It is the ultimate corrupt deal … one that enables the litany of other corrupt deals to take place. It is Power 101: Controlling elections in South Carolina so that those who wind up in office can continue controlling an ever-escalating stack of money … without ever having to be held accountable for the chronic lack of results.
Want to know one reason why the only thing state government in South Carolina ever seems to create is increasingly expensive failure?
It is called “redistricting,” and it is a Palmetto politician’s first and best line of defense against being held responsible … for anything.
The scam works like this: White “Republican” leaders in the South Carolina General Assembly – the Palmetto State’s all-powerful legislative body – get together with black Democratic leaders and draw district lines that bend, contort and meander all over the map (literally) with the expressed goal of creating multiple “majority-minority” districts, or legislative districts in which a majority of voters are non-white.
Not a majority of “majority-minority” districts, mind you (because that would be impossible in a state in which 68.5 percent of the population is white).
But enough to give black leaders a sizable base of political power (and a huge piece of the annual appropriations pie).

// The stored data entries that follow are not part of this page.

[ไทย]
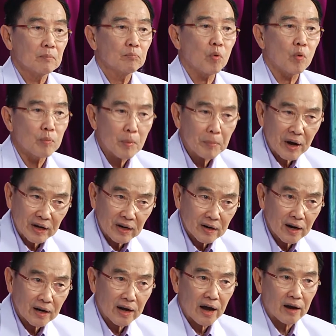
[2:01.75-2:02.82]
ภูมิคุ้มกันใน
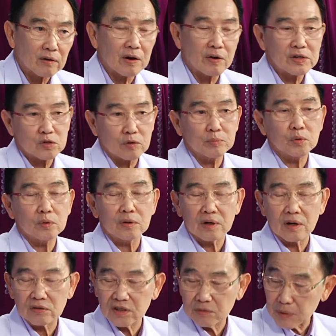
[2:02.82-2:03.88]
ร่างกายเราให้สมดุล
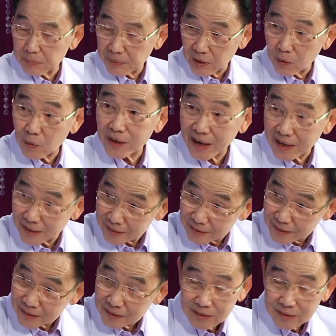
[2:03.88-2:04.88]
เราจะไม่เป็นโรคอะไรเลย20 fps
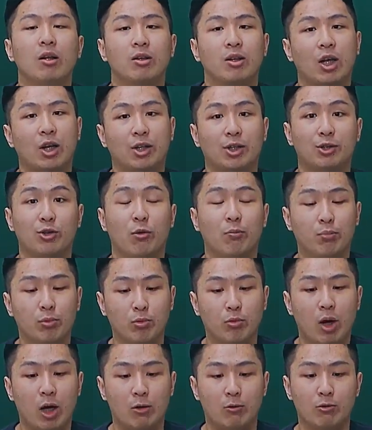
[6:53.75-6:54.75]
那理由不
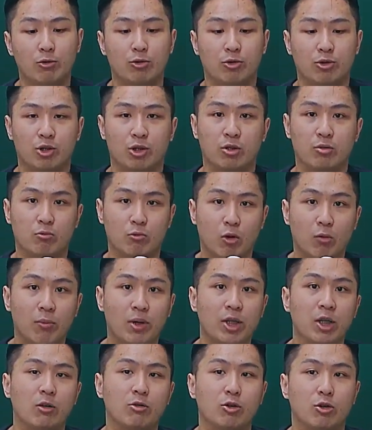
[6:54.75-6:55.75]
外乎就是我们
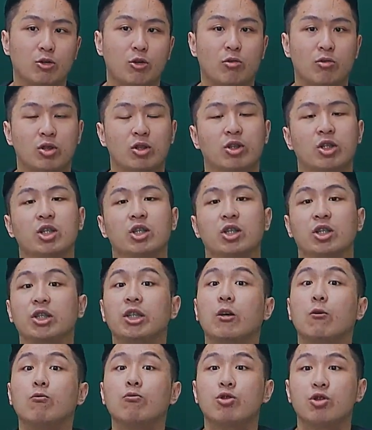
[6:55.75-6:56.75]
要求董事进行业
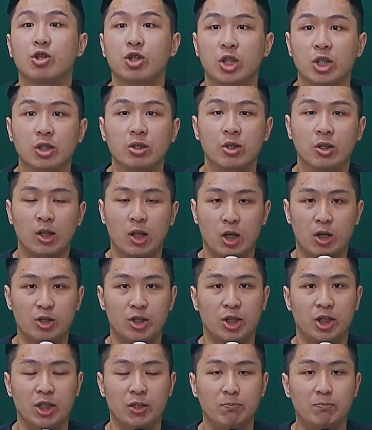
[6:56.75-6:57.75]
务执行，而且
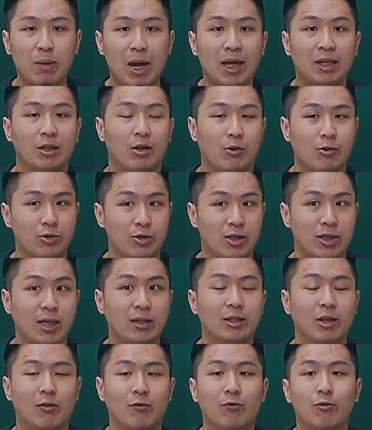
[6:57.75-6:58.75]
依8条、23
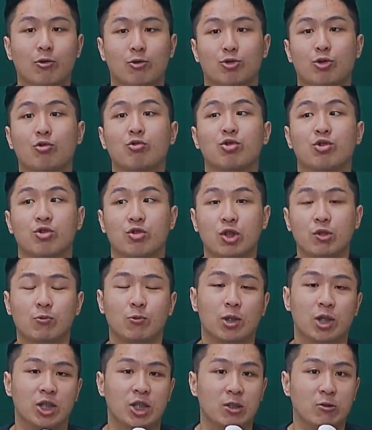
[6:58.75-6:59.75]
条负有终止义务
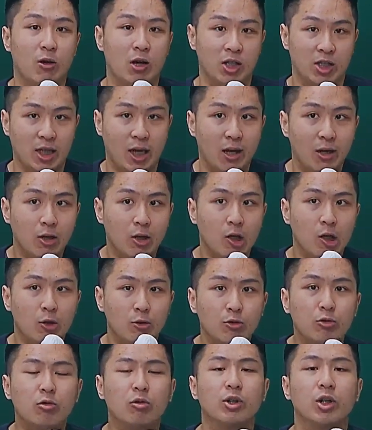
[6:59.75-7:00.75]
的情况下，
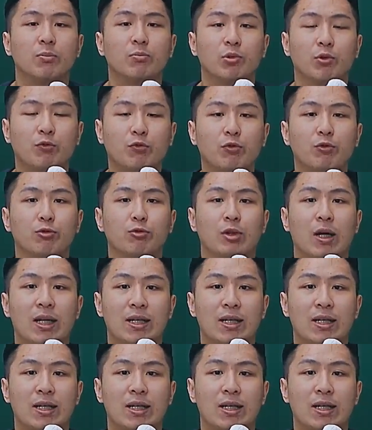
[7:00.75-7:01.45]
如果你不赋予他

Meanwhile GOP leaders maintain their control over the pursestrings – a.k.a. the pie itself.
Under such a system, fiscal conservatives in state government (and by extension taxpayers) don’t stand a chance. Nor do white Democrats, a group that wielded unrivaled authority over South Carolina until about a quarter of a century ago.
Why do Palmetto State voters tolerate such results-challenged governance year after year? Because more often than not, they do not have a say in the matter.
(Click to view)
(Via: Travis Bell Photography)
As we noted in a piece last fall, only five of the 124 S.C. House races on the 2018 ballot featured electoral outcomes in the single-digits. By contrast, 45 races featured elections that were decided by twenty percentage points or more, while 68 races featured candidates who faced no general election opposition at all.
“Republicans and Democrats in South Carolina continue to draw legislative districts that insulate incumbents – denying voters real choices at the ballot box,” we wrote at the time. “Not surprisingly, this lack of choice leads to a lack of accountability – which leads to a lack of progress on a host of fronts.”
“That power now rests with lawmakers, who draw ‘safe’ districts to benefit themselves and their parties rather than the people they were entrusted to serve,” the group stated on its website. “Our state’s legislative districts have been gerrymandered to have the least competitive elections in the nation.”
Indeed they have …
“A representative democracy is based upon the people choosing their representatives, not the politicians choosing their voters,” the group continued. “It’s time to restore our democracy to allow the people to choose politicians. We can do this by establishing an independent citizens’ redistricting commission that is charged with drawing election maps.”
Do we agree? Absolutely …
But would we entrust this group to draw the lines instead? Absolutely not.
SC Fair Maps claims its proposed legislative boundaries (which you can view here) would increase competitiveness in the S.C. House of Representatives by 545 percent while increasing competitiveness in the State Senate by 417 percent.
Do we buy those numbers? Not really … in fact, our guess is these maps are expressly intended to boost the liberal/ Democratic ranks in both chambers more than they are intended to increase “competitiveness.”
But we will credit the group for one thing: Putting forward a plan.
As this debate advances, these maps need to be given due consideration alongside other proposals. And we wholeheartedly agree with the recommendation that the best way to achieve the desired outcome of more competitive elections (and greater accountability) is to take politicians out of the mapmaking business.
Let this process be conducted scientifically … apolitically.
Of course before we get to the question of where district lines should go, we must first answer these questions: “How many people are in South Carolina?” “And where in South Carolina do they live?”
Because these answers are what the lines should be based upon …
Unfortunately, we have very real concerns as it relates to the ability of the upcoming census to satisfactorily answer those two fundamental questions – concerns we look forward to raising in a future post.
In the meantime, we call on state lawmakers to take themselves out of the redistricting process and place the power to draw these lines into the hands of a citizen committee. Decisions regarding citizen representation are central to the integrity of our representative democracy – and they must be made based on hard data, not political deal-making.